EXERCISE PROMPT. Repeat each entry exactly. Drop every image.
--- START ---
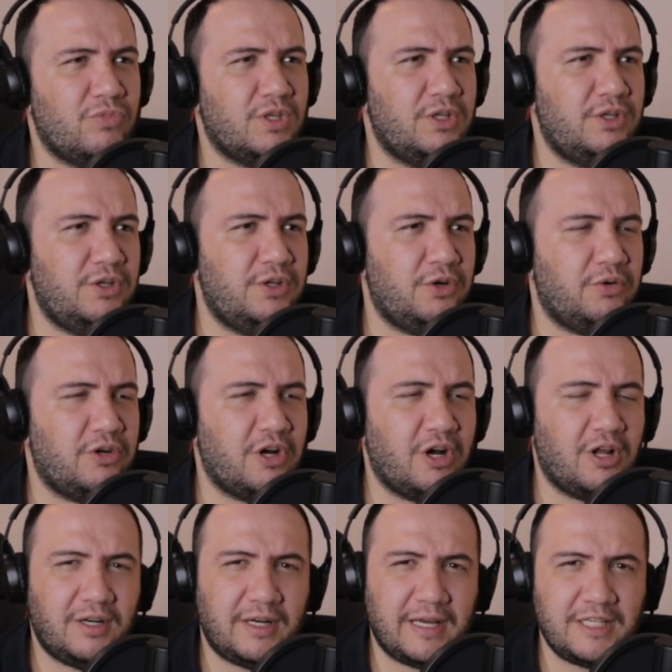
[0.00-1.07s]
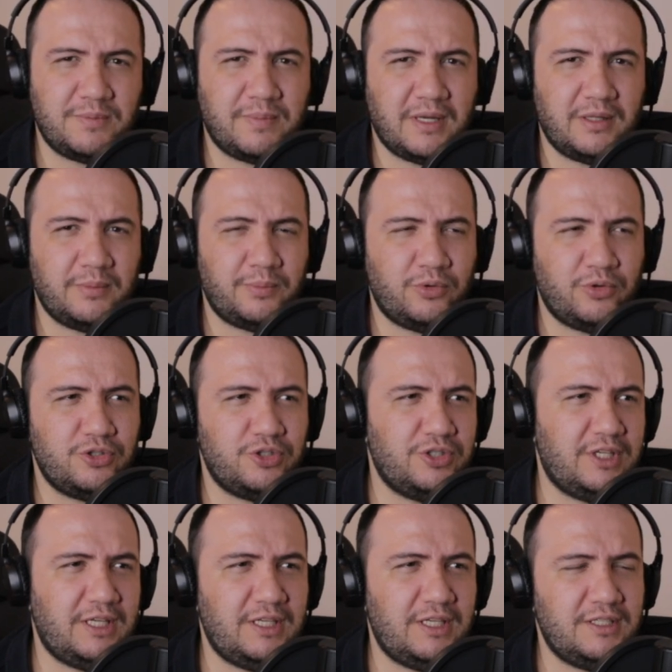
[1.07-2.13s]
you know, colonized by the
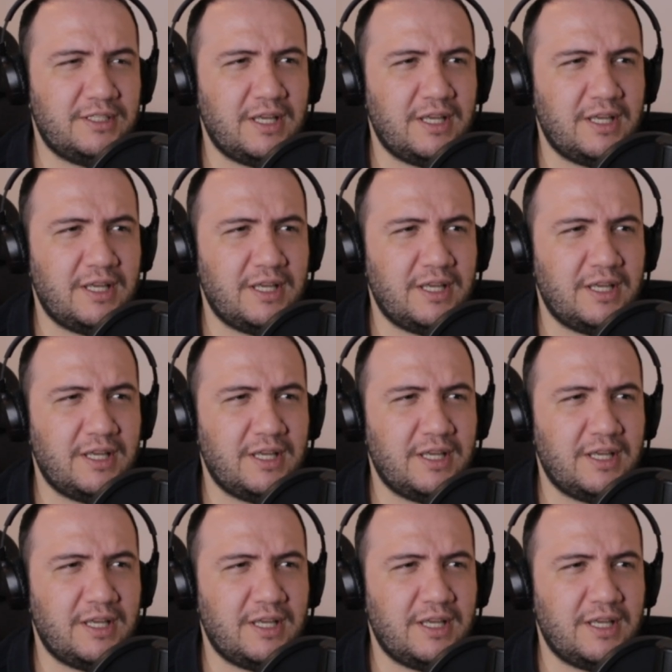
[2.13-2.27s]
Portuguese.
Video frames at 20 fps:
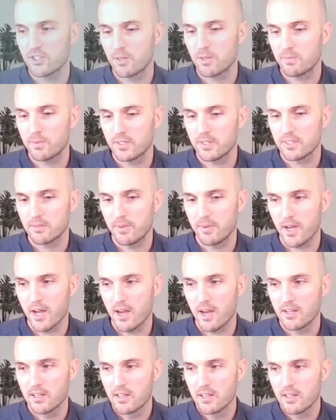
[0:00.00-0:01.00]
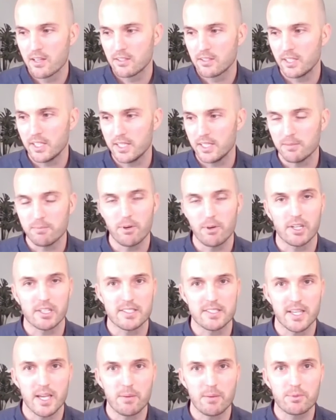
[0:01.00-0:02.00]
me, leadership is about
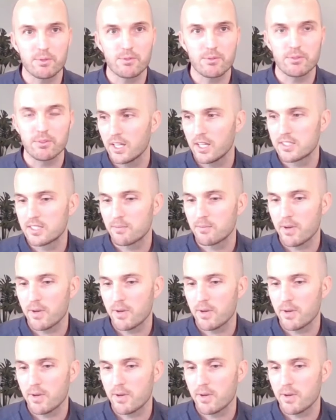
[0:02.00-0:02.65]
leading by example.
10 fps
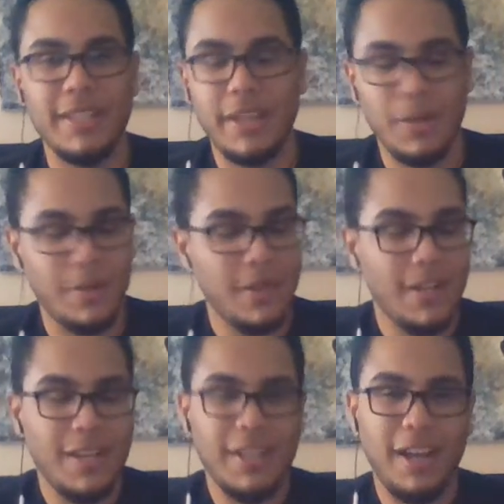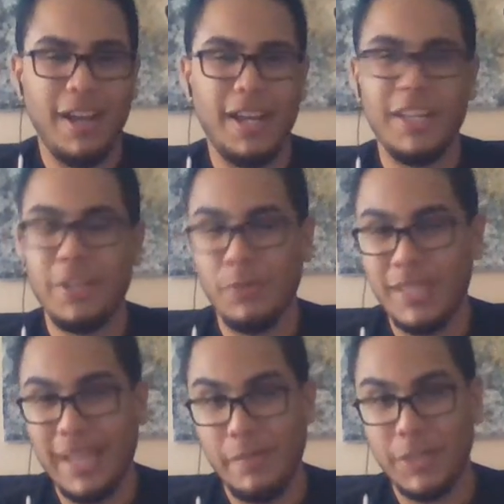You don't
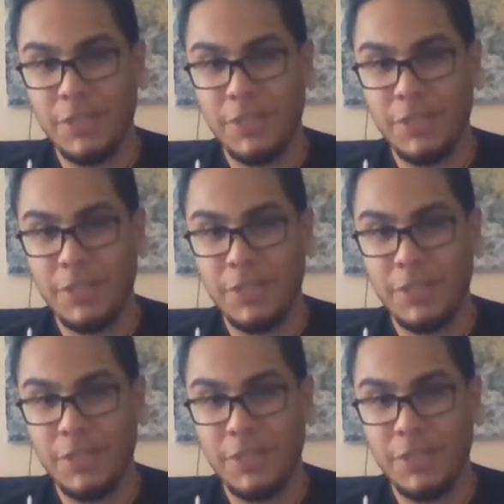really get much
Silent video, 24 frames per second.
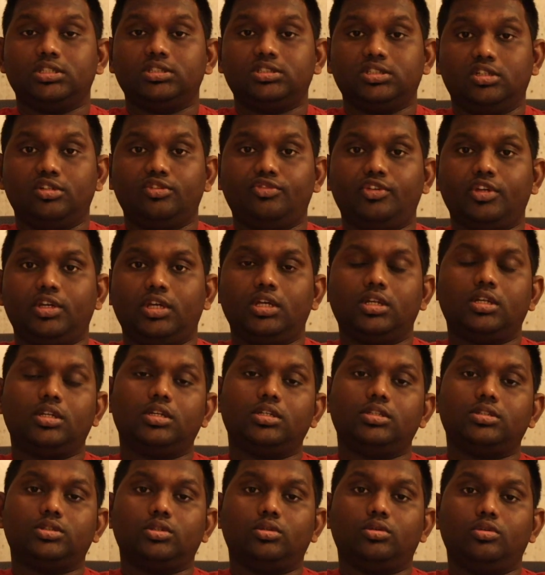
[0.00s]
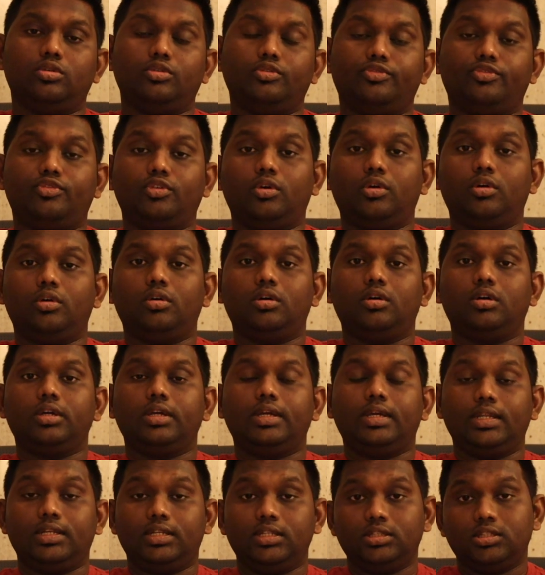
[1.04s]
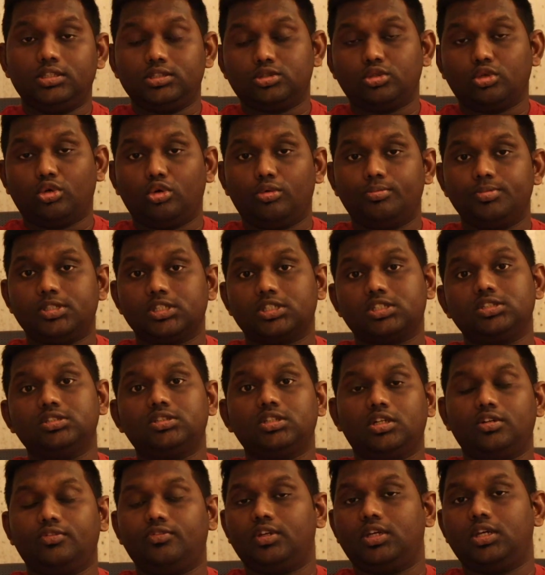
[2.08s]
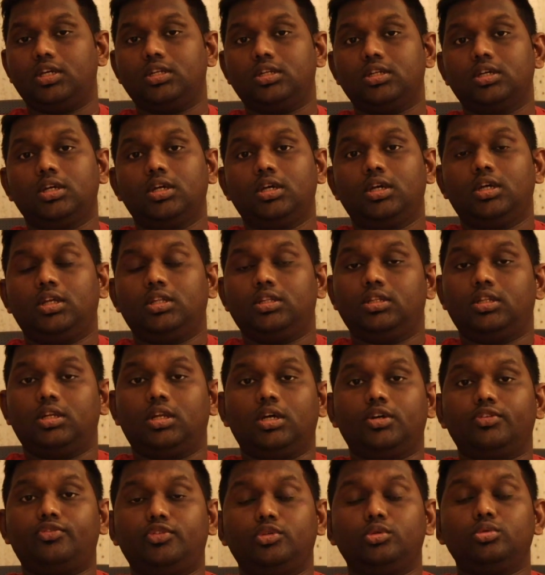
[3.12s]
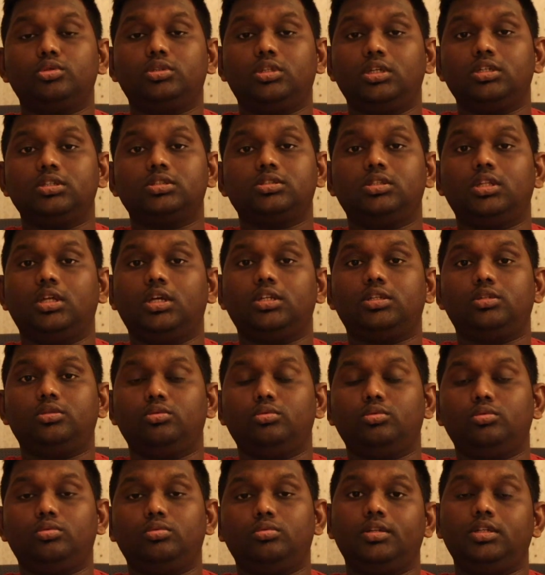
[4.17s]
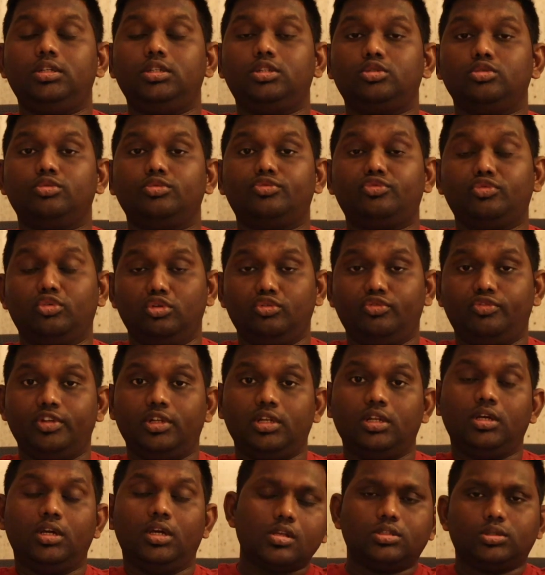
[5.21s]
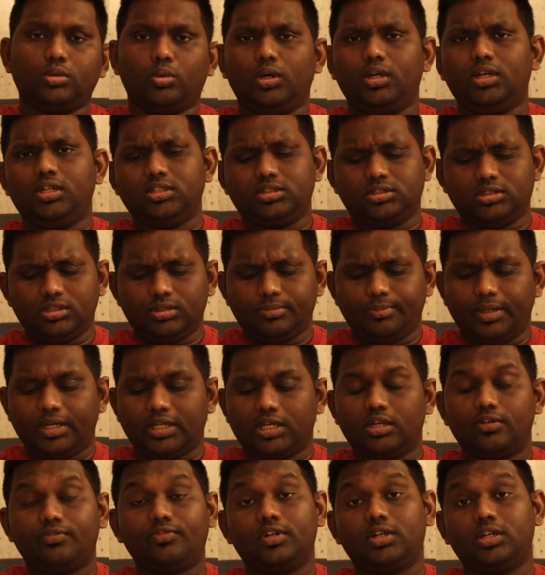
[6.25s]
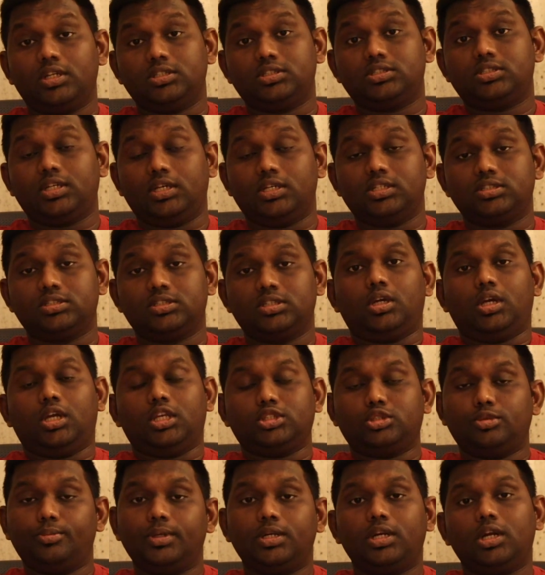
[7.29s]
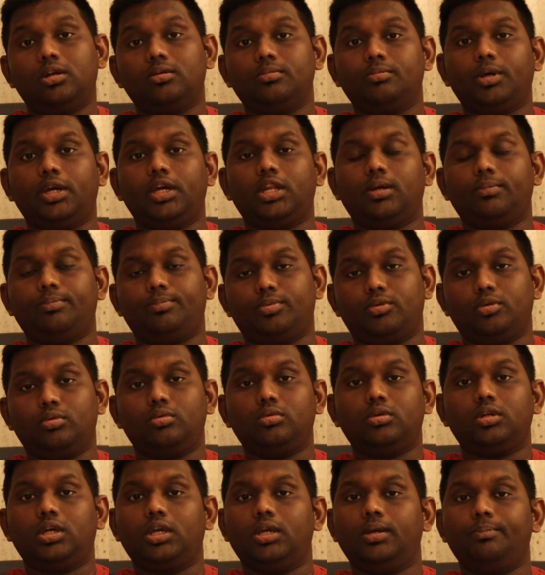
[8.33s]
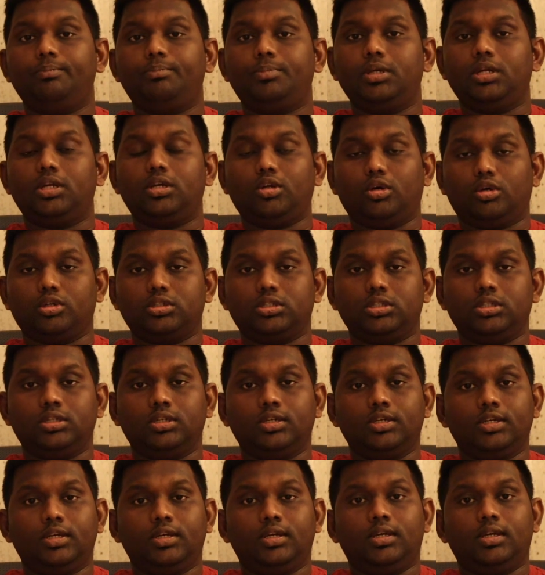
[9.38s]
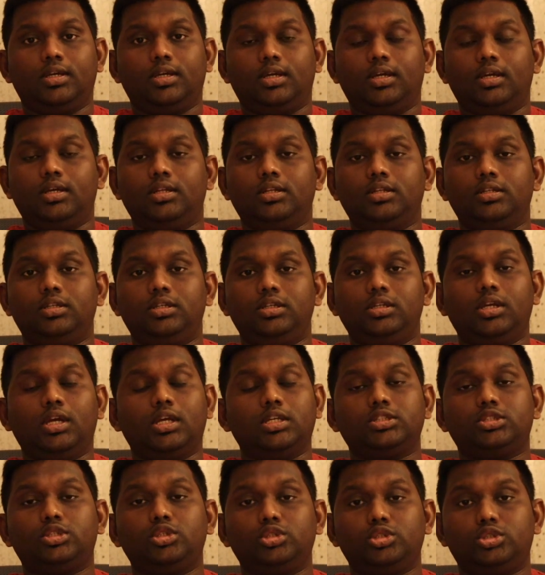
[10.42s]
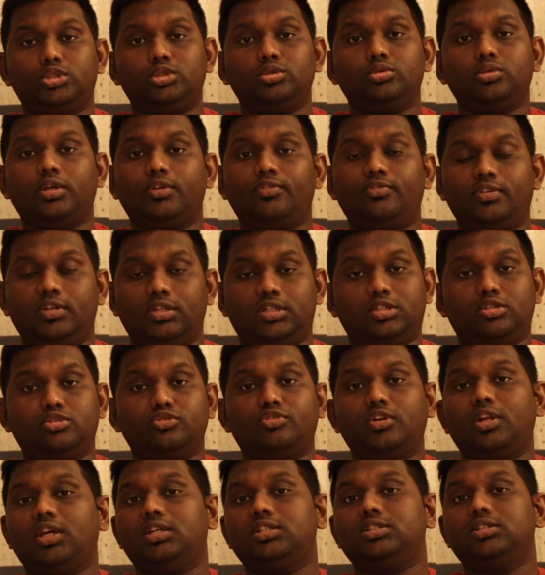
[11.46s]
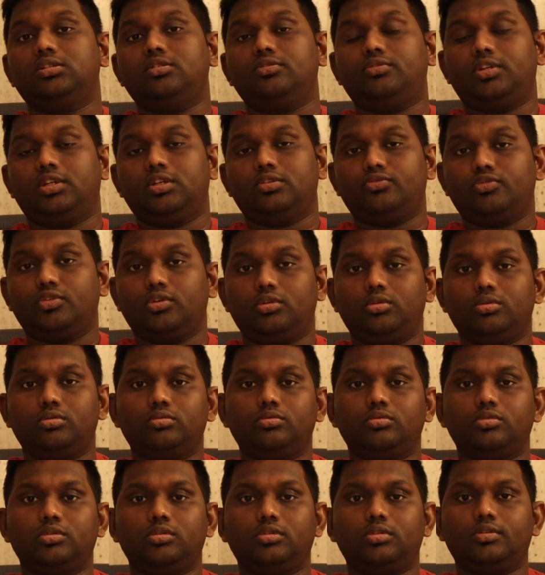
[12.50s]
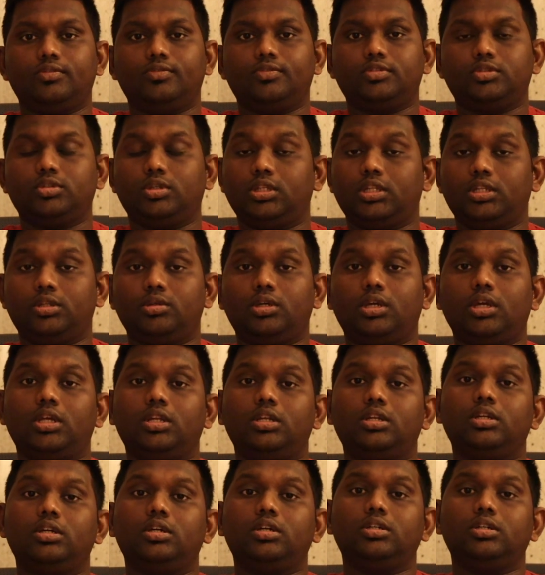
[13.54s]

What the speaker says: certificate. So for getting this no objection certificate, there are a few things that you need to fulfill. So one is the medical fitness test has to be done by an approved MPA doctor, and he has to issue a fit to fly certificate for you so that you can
--- END ---
WRITTEN SOLUTION.
[0.00-1.07s]
[1.07-2.13s]
you know, colonized by the
[2.13-2.27s]
Portuguese.
Video frames at 20 fps:
[0:00.00-0:01.00]
[0:01.00-0:02.00]
me, leadership is about
[0:02.00-0:02.65]
leading by example.
10 fps
You don't
really get much
Silent video, 24 frames per second.
[0.00s]
[1.04s]
[2.08s]
[3.12s]
[4.17s]
[5.21s]
[6.25s]
[7.29s]
[8.33s]
[9.38s]
[10.42s]
[11.46s]
[12.50s]
[13.54s]

What the speaker says: certificate. So for getting this no objection certificate, there are a few things that you need to fulfill. So one is the medical fitness test has to be done by an approved MPA doctor, and he has to issue a fit to fly certificate for you so that you can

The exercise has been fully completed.